Exercise directions |
Look below for the line that contains "[29:13.47-29:14.47]" and the line that contains "Word for word: whereas the people who are", then restate both of them and every line in between, exactly. No picture goes in the copy.

The records |
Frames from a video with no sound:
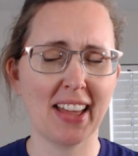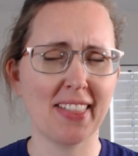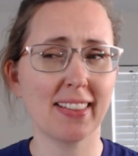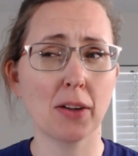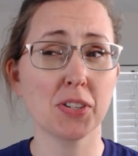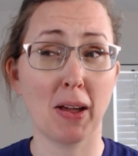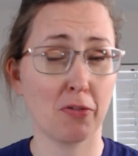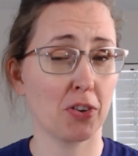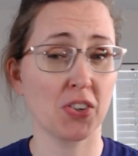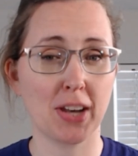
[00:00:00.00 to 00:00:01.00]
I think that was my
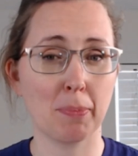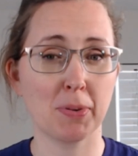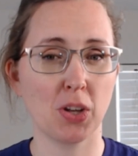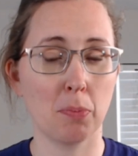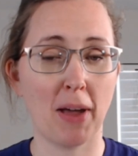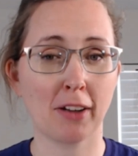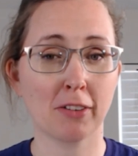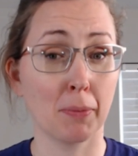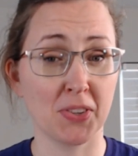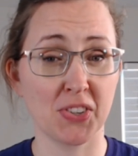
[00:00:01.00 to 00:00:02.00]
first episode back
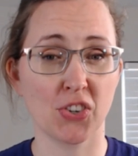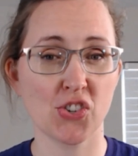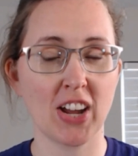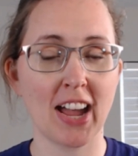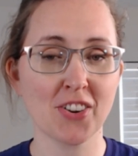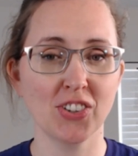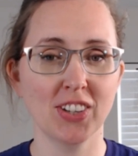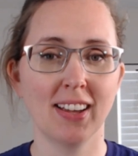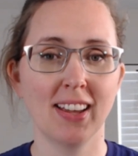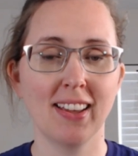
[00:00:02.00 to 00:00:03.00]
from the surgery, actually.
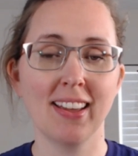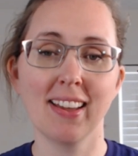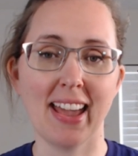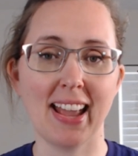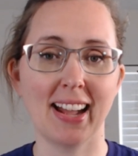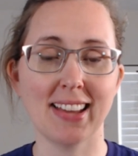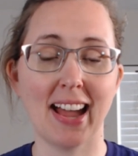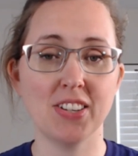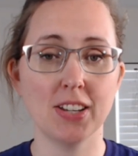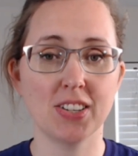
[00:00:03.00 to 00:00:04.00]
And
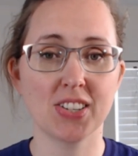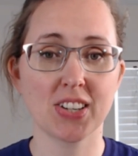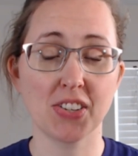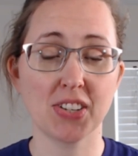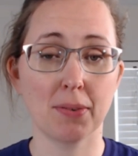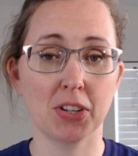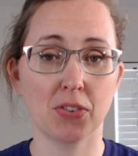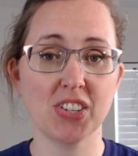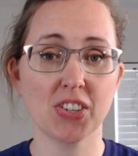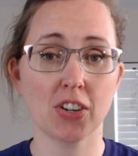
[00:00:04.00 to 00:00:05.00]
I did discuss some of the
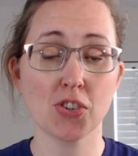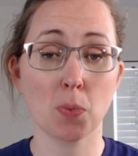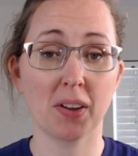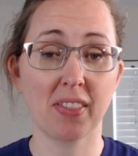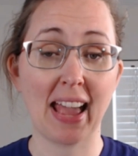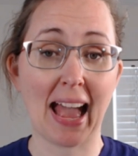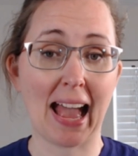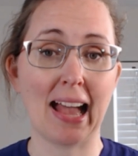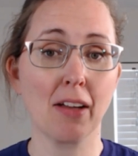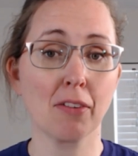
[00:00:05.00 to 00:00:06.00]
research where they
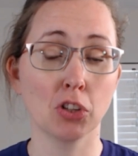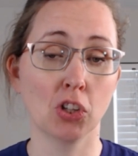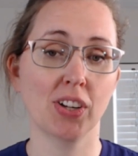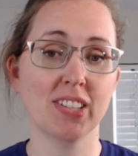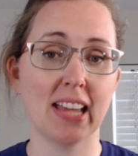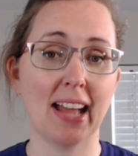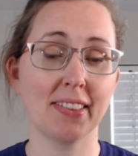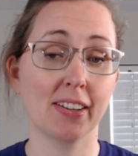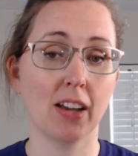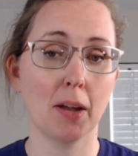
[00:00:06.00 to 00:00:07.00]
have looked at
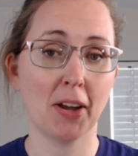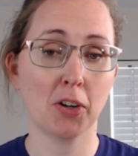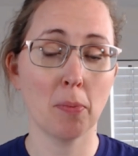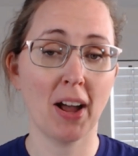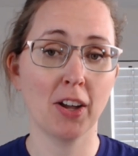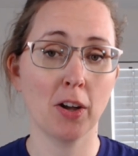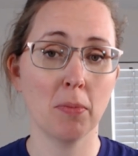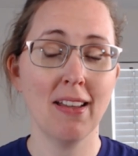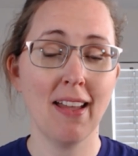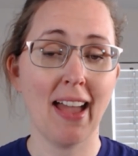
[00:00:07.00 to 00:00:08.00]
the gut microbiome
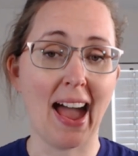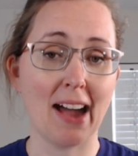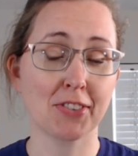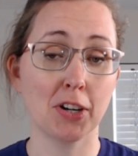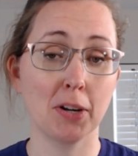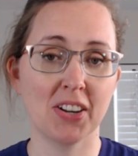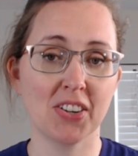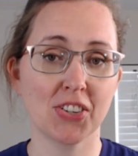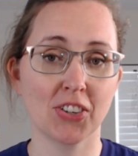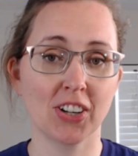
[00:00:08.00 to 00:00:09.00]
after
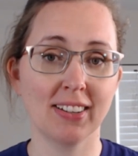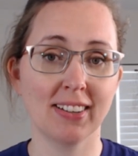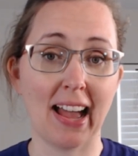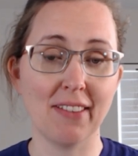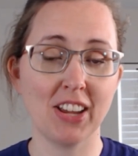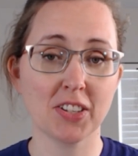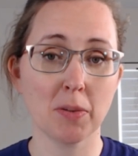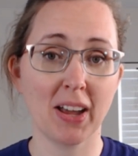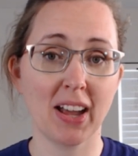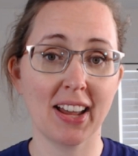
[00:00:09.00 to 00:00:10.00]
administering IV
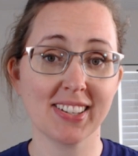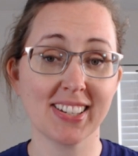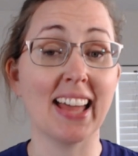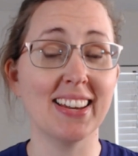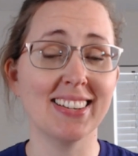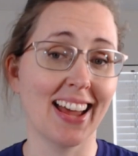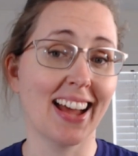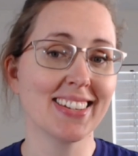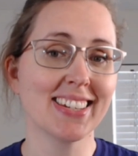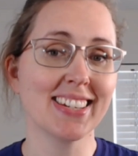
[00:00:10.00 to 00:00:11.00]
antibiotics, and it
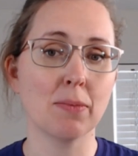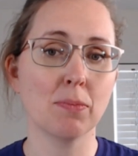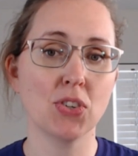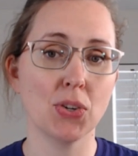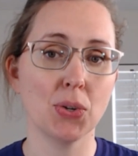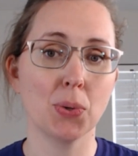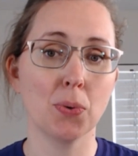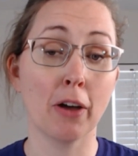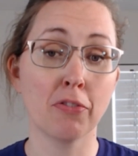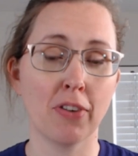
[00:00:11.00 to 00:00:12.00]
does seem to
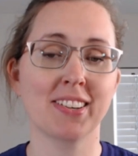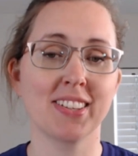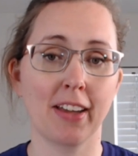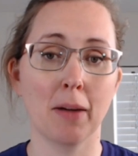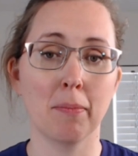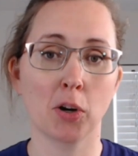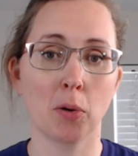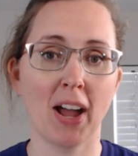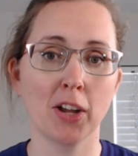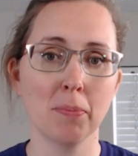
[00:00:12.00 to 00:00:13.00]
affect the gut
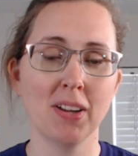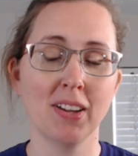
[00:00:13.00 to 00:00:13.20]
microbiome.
==
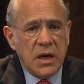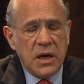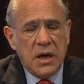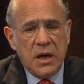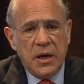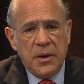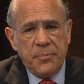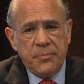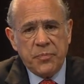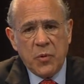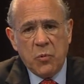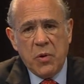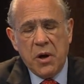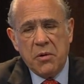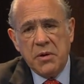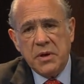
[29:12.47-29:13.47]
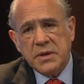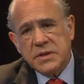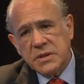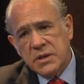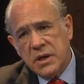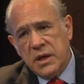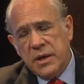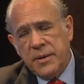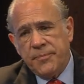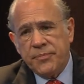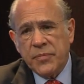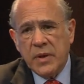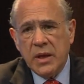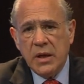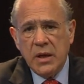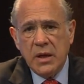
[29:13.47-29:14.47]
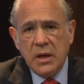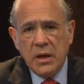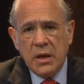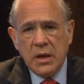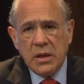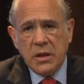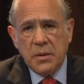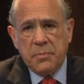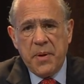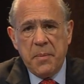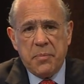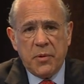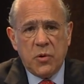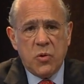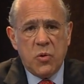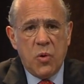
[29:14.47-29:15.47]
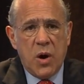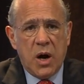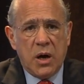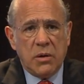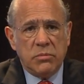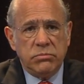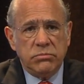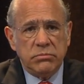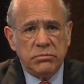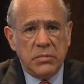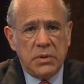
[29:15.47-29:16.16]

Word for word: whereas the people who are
...
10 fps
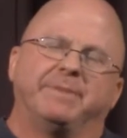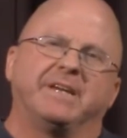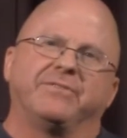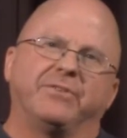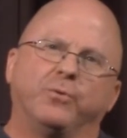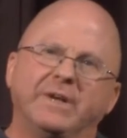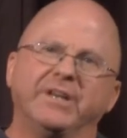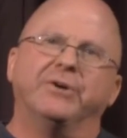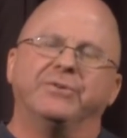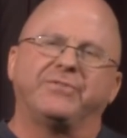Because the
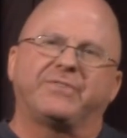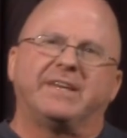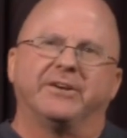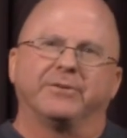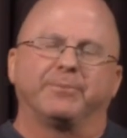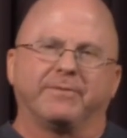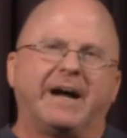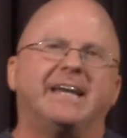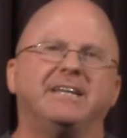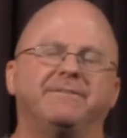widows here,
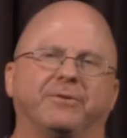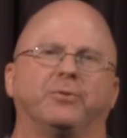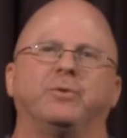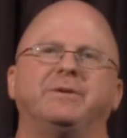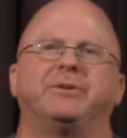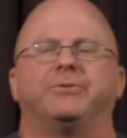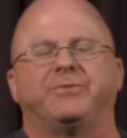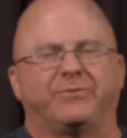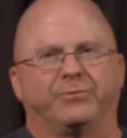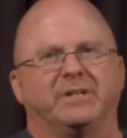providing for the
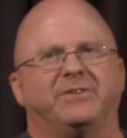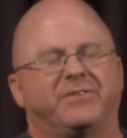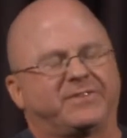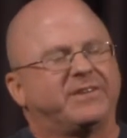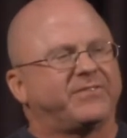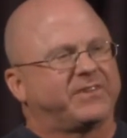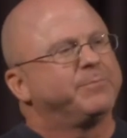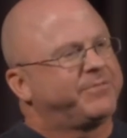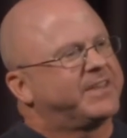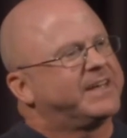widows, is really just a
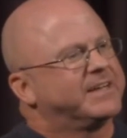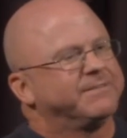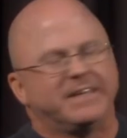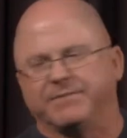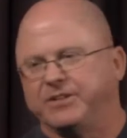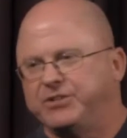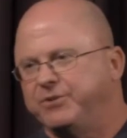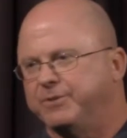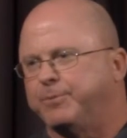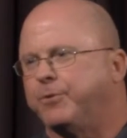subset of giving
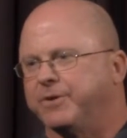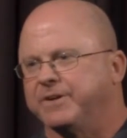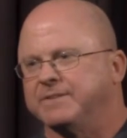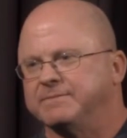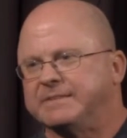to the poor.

Response box |
[29:13.47-29:14.47]
[29:14.47-29:15.47]
[29:15.47-29:16.16]

Word for word: whereas the people who are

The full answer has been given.